7.1 Smart Lighting Manager – Overview

The Cognitive Light Engine (CLE) is the “brains” of the Smart Lighting Manager (SLM). The CLE

constantly processes information from the calibrated XYZ chromatic white/color sensor, Smart Lighting

Command Interface and control inputs to adjust and control PWM and 0-10 V channel outputs to

deliver the targeted light characteristics. AS7221 initial setup and ongoing parameter storage is

automatically done by software within the required external serial Flash memory, via SPI bus. Only

ams-verified models of Flash devices can be supported. A subset of supported devices is noted in the

UART Command Interface section of this document, which also provides a reference to the current list

of supported Flash memory devices. For the Flash memory overview please refer to Figure 30. A SPI

Flash device is a required operating companion to the AS7221. Figure 30 includes a partial list of

supported devices, which have been tested by ams. Using non-verified devices can cause

communication issues and may not be compatible. Flash timing is provided in Figure 28 and Figure 29

for debug purposes.

By sensing a sample of the mixed warm and cool CCTs as either a reflection from the diffuser or other

light-guide/optical light gathering technique, the AS7221 can support high precision multi-channel

tuning results from a lower cost dual- or single channel LED driver architecture.
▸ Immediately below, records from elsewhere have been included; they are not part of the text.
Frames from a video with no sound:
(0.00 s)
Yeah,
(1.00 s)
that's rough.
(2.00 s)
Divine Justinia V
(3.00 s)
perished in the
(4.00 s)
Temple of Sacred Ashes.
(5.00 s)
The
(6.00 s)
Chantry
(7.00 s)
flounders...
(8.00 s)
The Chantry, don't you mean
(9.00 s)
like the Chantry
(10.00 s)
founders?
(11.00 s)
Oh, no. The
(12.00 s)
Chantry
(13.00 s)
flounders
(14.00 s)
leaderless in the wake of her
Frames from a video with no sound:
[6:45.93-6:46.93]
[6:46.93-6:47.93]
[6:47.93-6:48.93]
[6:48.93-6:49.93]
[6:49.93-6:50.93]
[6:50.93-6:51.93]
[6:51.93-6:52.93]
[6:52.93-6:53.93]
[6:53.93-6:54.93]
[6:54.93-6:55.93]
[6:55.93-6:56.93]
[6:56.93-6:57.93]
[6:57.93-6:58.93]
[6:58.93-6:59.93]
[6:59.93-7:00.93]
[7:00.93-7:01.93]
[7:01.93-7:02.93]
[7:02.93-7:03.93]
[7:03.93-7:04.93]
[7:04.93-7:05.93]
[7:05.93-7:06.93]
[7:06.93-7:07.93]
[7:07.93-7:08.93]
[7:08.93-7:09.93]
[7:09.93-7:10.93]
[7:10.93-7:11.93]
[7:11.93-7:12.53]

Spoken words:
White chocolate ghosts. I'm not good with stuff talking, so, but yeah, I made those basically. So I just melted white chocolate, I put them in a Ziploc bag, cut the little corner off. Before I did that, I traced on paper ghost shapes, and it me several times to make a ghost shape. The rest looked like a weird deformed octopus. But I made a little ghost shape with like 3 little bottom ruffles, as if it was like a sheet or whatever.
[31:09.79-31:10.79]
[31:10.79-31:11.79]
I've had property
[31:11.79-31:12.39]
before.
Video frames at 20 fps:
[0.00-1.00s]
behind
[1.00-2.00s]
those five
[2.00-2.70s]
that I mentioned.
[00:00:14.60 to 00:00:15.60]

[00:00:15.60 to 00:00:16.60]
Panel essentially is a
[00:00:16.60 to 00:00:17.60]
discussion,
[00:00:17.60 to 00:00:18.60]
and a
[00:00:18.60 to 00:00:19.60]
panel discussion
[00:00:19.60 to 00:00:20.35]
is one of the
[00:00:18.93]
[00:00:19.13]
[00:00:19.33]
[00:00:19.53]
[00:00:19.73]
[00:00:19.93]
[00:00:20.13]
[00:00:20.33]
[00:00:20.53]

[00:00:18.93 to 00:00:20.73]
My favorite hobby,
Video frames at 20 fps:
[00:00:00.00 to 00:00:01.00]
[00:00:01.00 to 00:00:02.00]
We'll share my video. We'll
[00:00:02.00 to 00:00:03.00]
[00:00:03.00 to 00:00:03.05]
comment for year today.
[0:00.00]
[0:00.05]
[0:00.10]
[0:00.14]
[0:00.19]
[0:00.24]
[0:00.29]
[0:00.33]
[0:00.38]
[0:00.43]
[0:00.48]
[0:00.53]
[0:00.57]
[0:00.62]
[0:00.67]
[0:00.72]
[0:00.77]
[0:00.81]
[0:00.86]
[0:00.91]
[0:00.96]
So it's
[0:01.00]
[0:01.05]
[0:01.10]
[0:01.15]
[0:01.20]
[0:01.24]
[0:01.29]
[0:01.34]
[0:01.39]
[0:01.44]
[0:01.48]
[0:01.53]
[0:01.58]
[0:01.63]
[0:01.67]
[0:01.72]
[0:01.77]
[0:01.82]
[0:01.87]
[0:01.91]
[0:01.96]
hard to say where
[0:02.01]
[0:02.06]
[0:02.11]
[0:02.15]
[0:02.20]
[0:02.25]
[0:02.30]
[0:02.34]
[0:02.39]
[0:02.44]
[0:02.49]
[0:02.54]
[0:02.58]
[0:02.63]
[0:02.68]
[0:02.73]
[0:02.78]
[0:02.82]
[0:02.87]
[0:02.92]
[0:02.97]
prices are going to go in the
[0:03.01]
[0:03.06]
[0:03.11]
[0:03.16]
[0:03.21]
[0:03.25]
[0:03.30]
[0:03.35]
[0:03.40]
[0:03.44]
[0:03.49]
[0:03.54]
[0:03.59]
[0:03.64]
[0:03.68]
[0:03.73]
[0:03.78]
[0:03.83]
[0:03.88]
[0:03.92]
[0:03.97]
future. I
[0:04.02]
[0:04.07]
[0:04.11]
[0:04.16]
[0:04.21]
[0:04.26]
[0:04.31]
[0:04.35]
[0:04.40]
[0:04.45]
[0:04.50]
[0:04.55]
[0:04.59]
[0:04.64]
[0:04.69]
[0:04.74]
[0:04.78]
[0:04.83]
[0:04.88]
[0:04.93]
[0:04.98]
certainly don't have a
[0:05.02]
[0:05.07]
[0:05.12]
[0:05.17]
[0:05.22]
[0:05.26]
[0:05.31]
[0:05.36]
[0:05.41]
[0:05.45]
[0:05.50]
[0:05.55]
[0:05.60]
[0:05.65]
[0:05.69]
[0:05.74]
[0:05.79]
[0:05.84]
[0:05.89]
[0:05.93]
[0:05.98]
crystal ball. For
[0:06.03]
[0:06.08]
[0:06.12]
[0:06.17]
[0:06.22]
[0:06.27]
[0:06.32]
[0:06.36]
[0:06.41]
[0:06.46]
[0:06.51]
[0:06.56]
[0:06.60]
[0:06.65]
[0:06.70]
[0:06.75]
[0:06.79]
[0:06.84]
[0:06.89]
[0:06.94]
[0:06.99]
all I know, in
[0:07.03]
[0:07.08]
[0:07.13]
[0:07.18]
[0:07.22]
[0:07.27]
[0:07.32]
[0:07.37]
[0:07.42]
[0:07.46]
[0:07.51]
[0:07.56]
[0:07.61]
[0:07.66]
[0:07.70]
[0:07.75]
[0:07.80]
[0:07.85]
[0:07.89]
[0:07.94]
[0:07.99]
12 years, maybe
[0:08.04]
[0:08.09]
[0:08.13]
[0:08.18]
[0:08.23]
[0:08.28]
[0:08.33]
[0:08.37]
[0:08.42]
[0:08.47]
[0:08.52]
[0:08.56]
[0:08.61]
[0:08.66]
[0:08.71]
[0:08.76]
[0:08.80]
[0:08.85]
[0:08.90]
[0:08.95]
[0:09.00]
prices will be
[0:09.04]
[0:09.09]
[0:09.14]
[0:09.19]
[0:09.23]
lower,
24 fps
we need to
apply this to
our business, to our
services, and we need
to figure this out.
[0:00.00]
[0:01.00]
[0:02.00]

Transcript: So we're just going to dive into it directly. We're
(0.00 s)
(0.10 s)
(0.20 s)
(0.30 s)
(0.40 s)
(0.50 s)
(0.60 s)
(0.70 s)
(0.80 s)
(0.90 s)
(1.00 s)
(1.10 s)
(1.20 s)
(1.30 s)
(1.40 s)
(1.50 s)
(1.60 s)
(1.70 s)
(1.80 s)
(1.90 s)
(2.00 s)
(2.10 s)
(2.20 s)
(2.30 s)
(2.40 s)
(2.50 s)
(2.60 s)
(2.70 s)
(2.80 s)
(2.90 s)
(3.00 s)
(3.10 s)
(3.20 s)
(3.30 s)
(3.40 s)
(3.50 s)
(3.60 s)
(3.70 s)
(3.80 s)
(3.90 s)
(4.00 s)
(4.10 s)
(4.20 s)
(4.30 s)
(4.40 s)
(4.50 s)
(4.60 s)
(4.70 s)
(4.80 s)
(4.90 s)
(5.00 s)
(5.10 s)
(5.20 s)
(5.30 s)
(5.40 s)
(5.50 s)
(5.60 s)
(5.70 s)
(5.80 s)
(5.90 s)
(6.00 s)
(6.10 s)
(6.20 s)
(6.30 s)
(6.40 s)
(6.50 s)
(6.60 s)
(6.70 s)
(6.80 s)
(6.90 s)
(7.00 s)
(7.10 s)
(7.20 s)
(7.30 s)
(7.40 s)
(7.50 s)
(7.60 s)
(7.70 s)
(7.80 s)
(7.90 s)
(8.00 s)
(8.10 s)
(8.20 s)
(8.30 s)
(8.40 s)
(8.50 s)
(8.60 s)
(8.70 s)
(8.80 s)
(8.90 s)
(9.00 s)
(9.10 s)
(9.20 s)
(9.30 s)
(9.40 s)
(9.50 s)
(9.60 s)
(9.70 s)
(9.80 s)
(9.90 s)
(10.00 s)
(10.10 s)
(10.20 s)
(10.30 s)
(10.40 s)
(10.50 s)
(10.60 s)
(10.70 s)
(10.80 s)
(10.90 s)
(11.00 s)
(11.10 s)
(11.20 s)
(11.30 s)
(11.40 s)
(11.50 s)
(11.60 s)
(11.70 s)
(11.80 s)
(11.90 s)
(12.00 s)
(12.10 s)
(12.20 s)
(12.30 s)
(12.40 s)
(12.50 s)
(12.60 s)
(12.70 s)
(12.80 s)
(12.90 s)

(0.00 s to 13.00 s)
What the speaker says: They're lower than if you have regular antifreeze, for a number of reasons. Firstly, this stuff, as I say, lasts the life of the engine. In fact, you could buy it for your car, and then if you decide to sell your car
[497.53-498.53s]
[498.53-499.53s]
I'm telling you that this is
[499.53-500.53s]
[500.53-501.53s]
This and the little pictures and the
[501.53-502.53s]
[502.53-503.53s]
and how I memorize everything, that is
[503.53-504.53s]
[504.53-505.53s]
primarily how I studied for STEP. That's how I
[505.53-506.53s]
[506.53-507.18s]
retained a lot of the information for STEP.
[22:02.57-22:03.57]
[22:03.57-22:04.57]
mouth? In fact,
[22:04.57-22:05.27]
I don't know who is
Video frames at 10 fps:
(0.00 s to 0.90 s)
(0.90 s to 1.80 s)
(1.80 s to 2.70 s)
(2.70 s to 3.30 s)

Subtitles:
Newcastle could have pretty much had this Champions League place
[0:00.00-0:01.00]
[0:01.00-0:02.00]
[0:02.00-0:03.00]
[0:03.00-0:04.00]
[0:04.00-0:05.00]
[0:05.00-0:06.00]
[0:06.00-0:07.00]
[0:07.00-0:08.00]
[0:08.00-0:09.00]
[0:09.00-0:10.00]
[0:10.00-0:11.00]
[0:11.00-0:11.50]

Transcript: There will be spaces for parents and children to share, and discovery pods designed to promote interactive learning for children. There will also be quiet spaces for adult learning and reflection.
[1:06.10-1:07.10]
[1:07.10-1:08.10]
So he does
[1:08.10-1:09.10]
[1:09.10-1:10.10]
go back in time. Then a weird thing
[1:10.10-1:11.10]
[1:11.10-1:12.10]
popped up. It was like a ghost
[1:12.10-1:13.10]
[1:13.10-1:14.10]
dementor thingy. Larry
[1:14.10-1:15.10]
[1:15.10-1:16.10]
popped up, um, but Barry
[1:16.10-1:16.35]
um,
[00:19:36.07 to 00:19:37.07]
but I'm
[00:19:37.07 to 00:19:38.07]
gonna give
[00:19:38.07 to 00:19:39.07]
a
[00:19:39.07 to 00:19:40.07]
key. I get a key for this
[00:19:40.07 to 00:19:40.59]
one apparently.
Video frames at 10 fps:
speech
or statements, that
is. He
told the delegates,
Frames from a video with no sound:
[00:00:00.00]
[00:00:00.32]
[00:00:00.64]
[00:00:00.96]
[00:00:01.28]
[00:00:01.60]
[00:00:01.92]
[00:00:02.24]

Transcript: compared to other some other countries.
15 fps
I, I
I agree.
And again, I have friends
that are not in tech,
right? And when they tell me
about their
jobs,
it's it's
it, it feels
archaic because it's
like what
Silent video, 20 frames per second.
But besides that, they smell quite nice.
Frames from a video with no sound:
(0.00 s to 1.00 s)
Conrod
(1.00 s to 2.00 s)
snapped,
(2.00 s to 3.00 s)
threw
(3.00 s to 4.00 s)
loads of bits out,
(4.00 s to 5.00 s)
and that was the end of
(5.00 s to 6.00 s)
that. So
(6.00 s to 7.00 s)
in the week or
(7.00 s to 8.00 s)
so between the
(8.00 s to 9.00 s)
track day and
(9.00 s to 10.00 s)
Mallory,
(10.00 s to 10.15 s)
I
Please note, that non-

diffused applications require some form of reflective or other light gathering that delivers an adequate

sample of mixed light to the sensor. Care should be taken to fulfill the angle of incidence requirements

of the nano-optic filter set.

To support the growing need for more personalized or circadian-rhythm supportive lighting systems,

up to 16 scenes can be preset into flash memory to support autonomous CCT and brightness

adjustments, including programmable ramp/transition timing. Scene timing, targets and ramps are

programmable via the high-level Smart Lighting Command Set described in Section 10.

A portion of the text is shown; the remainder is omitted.